Clinical trial data:
Remdesivir was rapidly pushed through clinical trials during the West
African Ebola virus epidemic of 2013–2016. As the preliminary results
were promising; it was used in the emergency period of the Kivu Ebola
epidemic in 2018. But it was found less effective than monoclonal
antibody treatments such as mAb114 and REGN-EB3. The trials, however,
established the safety profile of the drug.[11] In
Phase II clinical trials as anti-Ebola drugs, the fatality rate in
remdesivir group was 53% which was not significantly less than average
50% fatality rate of the disease itself and significantly worse than
that of the two monoclonal antibodies MAb114 (fatality rate 35%) and
REGN-EB3 (fatality rate 33%).[12]
A nurse from Scotland with Ebola meningoencephalitis was successfully
treated with high dose corticosteroids and 14 days of remdesivir therapy
(once-daily infusion of 150 mg over 2 h for 2 days followed by daily 225
mg for another 12 days).[13]
A randomised, double-blind, placebo-controlled, multicentre trial at ten
hospitals in Hubei, China was conducted recently, recruiting adult
patients of laboratory-confirmed SARS-CoV-2 infection with prefixed
inclusion criteria. Patients were randomly assigned in a 2:1 ratio to
intravenous remdesivir (200 mg on day 1 followed by 100 mg on days 2–10
in single daily infusions) or the same volume of placebo infusions for
10 days along with concomitant therapy of lopinavir–ritonavir,
interferons, and corticosteroids. Though the study was limited by
insufficient power to detect assumed differences in clinical outcomes
and late starting of therapy, Remdesivir failed to prove statistically
significant clinical improvement.[14] Few COVID-19
patients from United States were treated with Remdesivir and showed
clinical improvement. On 17 March 2020, the drug was provisionally
approved to be used amongCOVID‑19 patients due to serious outbreak in
the Czech Republic. On April 29 2020, Gilead Sciences, Inc. announced
results from the open-label, Phase 3 SIMPLE trial evaluating 5-day and
10-day dosing durations of remdesivir in hospitalized patients with
severe manifestations of COVID-19 disease. The study demonstrated that
patients receiving a 10-day treatment course of remdesivir achieved
similar improvement in clinical status compared with those taking a
5-day treatment course (Odds Ratio: 0.75 [95% CI 0.51 – 1.12] on
Day 14). No new safety signals were identified with remdesivir across
either treatment group.
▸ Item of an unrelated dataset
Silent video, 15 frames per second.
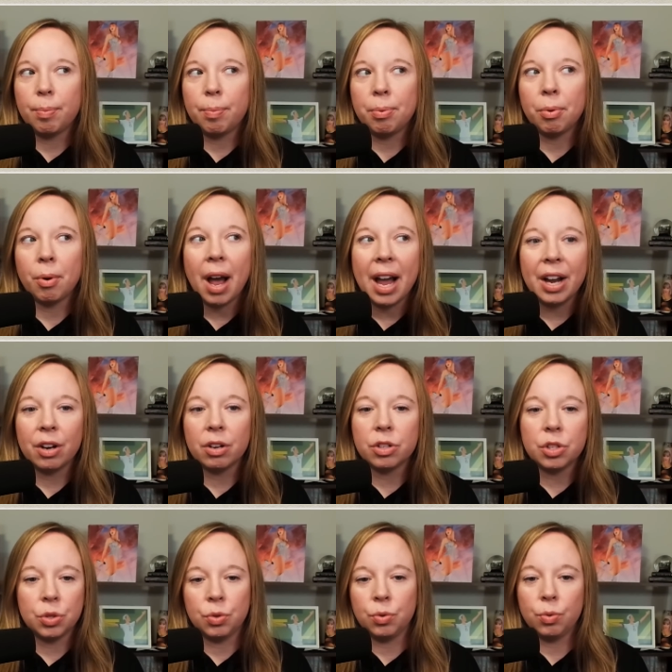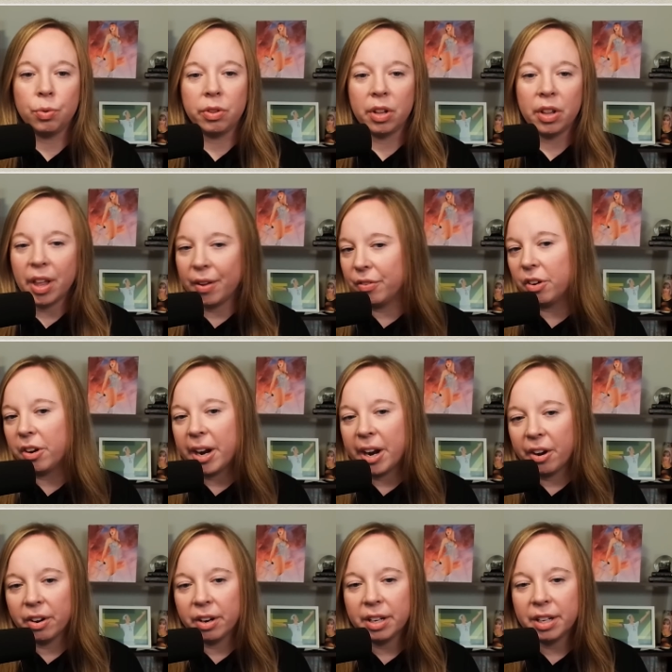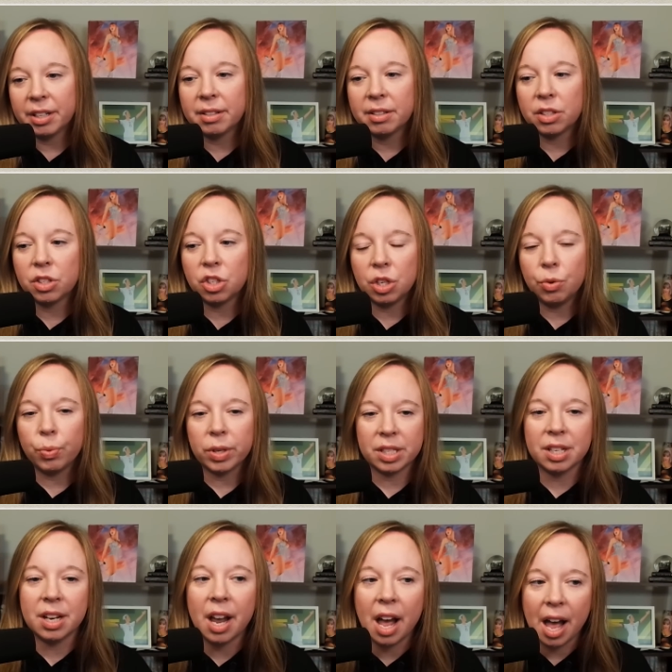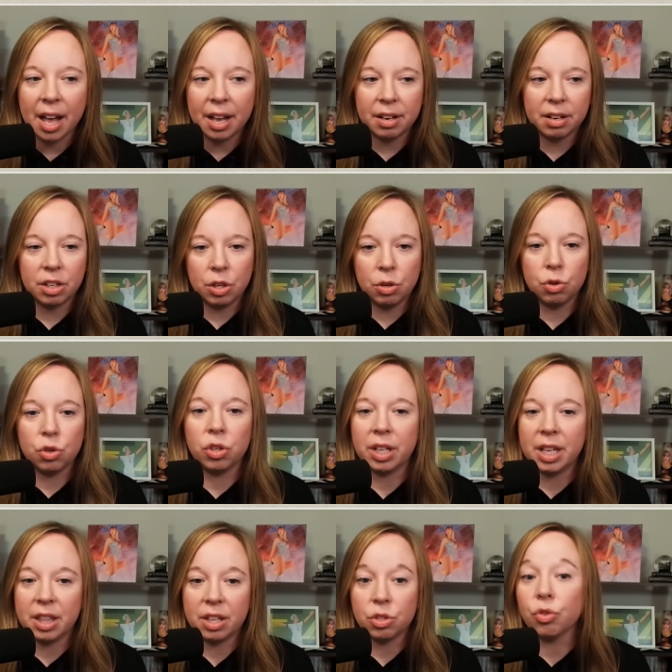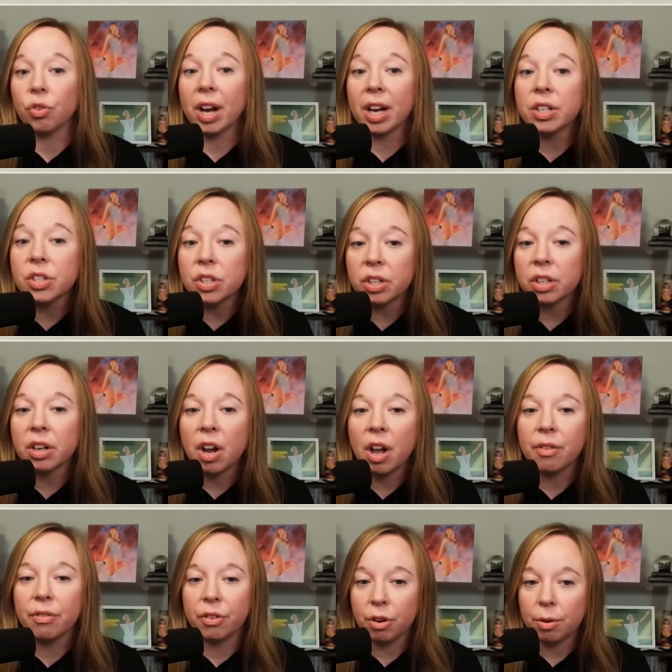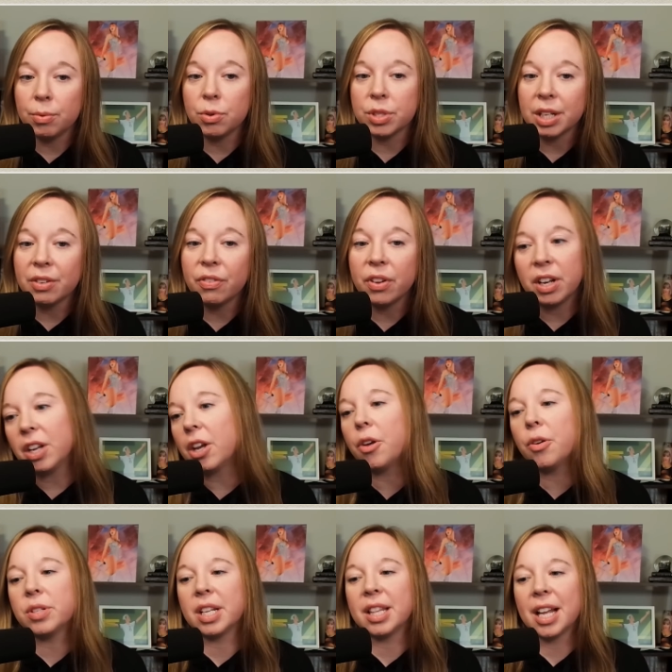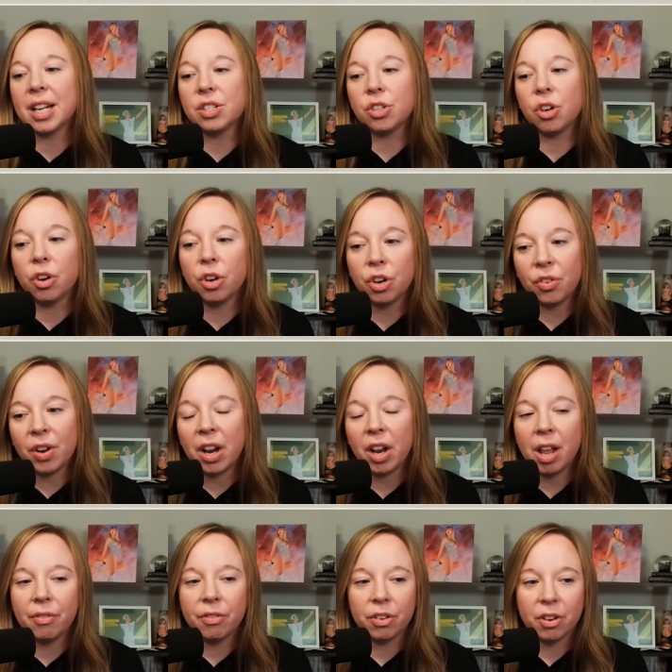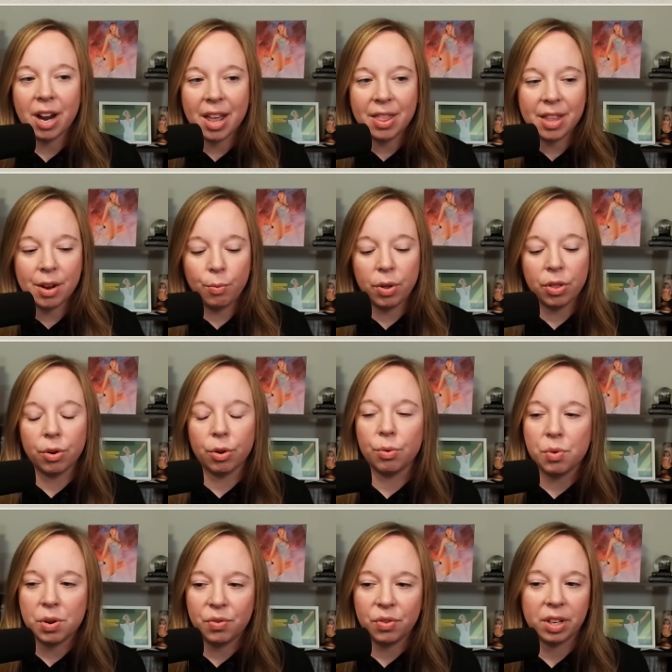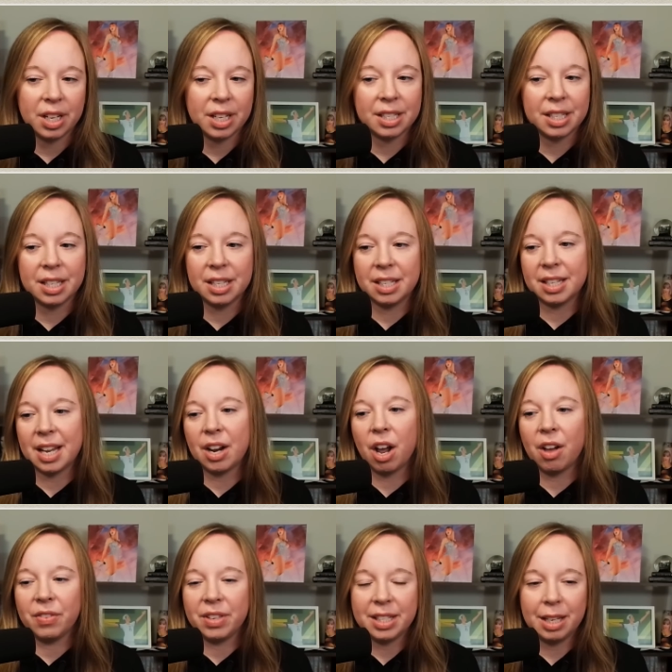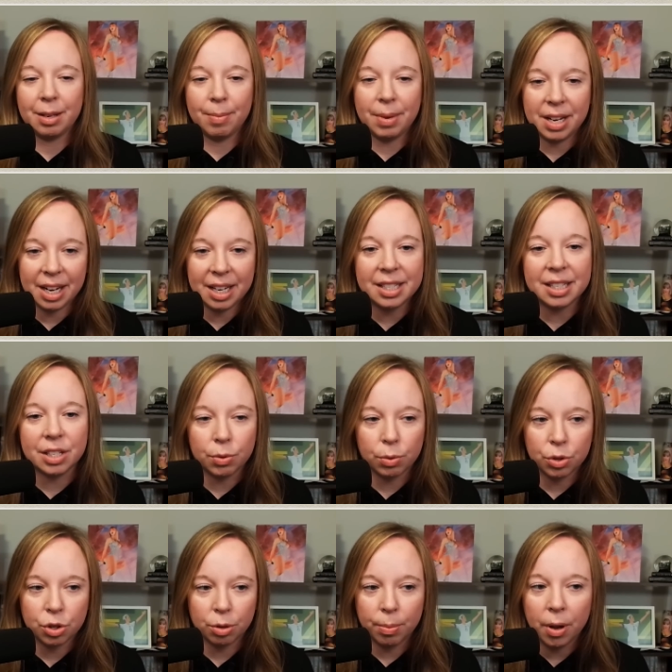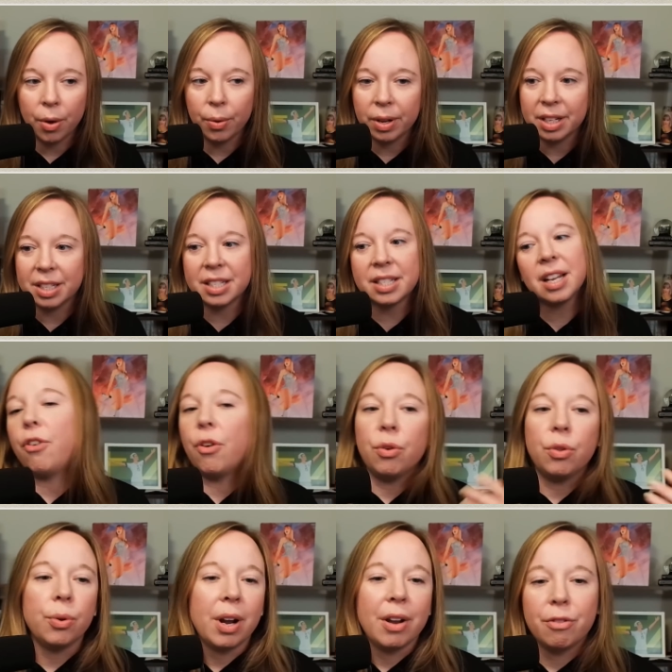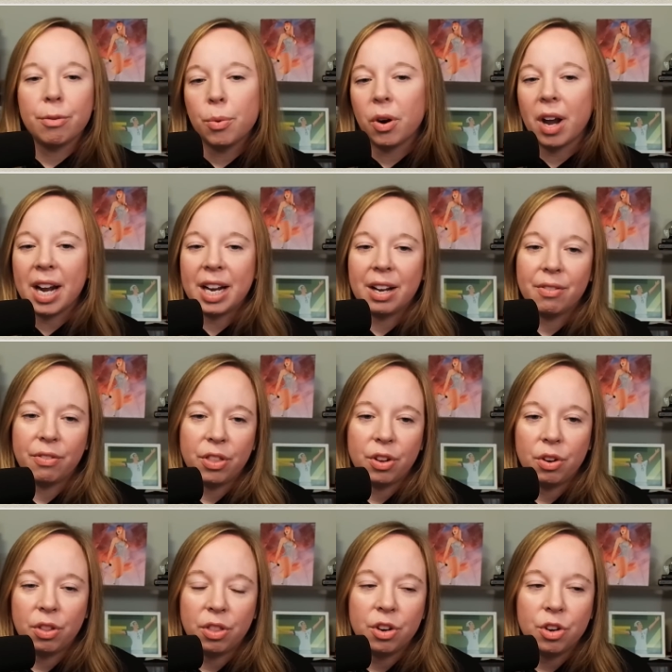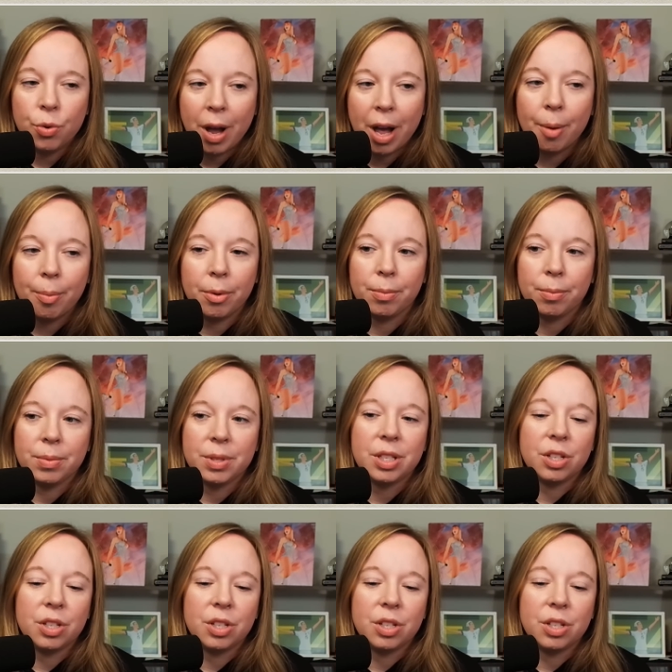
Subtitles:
prior to the Lover era, she was not usually the director of her music videos. And that started around Lover, and then with her re-releases and obviously Midnights and Tortured Poets, Folklore, Evermore, any of the new albums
More than half of patients in both treatment
groups were discharged from the hospital by Day 14 with 64.5% of
patients in the 5-day treatment group and 53.8% of patients in the
10-day treatment group achieved clinical recovery. In an exploratory
analysis, patients in the study who received remdesivir within 10 days
of symptom onset had improved outcomes compared with those treated after
more than 10 days of symptoms. Pooling data across treatment arms, by
Day 14, 62% of patients treated early were able to be discharged from
the hospital, compared with 49% of patients who were treated
late.[15]
On 1 May 2020, the U.S. Food and Drug Administration issued an emergency
use authorization for the investigational antiviral drug remdesivir for
the treatment of suspected or laboratory-confirmed COVID-19 in adults
and children hospitalized with severe
disease..[16]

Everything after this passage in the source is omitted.